(Saved data entries)
______
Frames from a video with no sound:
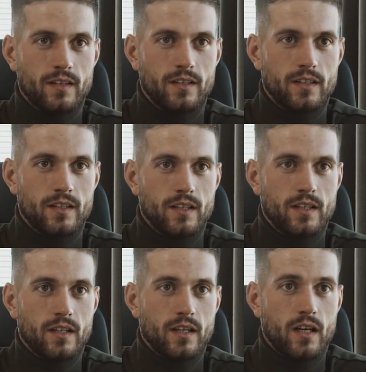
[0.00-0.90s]

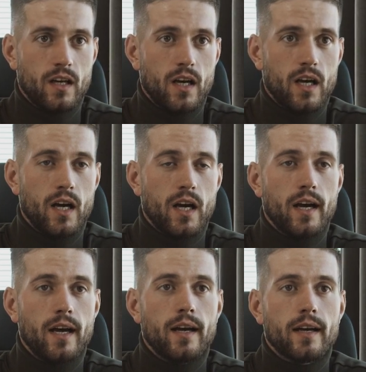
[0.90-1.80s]
recruiting mistakes.
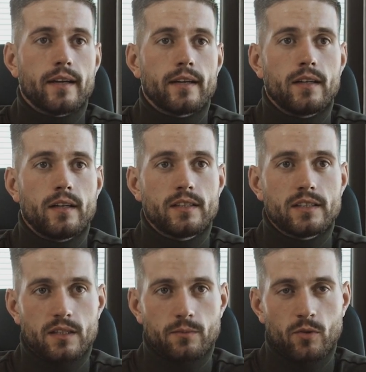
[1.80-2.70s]
I
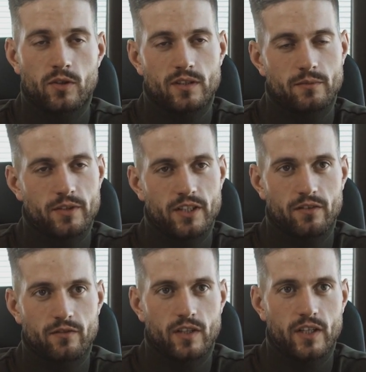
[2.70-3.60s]
employed a couple of
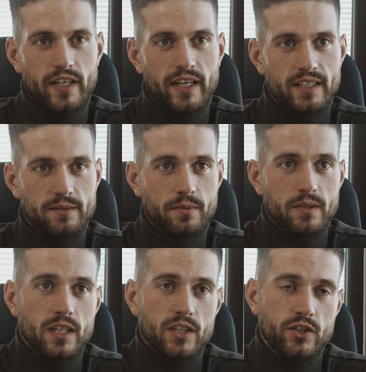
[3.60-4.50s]
people I should
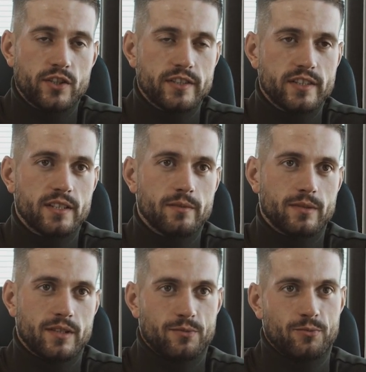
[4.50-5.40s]
never have
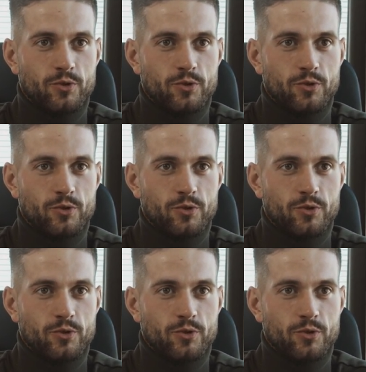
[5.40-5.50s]
employed.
______
### TASK STATEMENT
Repeat the records exactly but leave out the images.

### SOLUTION FOR THIS PROBLEM
Frames from a video with no sound:
[0.00-0.90s]

[0.90-1.80s]
recruiting mistakes.
[1.80-2.70s]
I
[2.70-3.60s]
employed a couple of
[3.60-4.50s]
people I should
[4.50-5.40s]
never have
[5.40-5.50s]
employed.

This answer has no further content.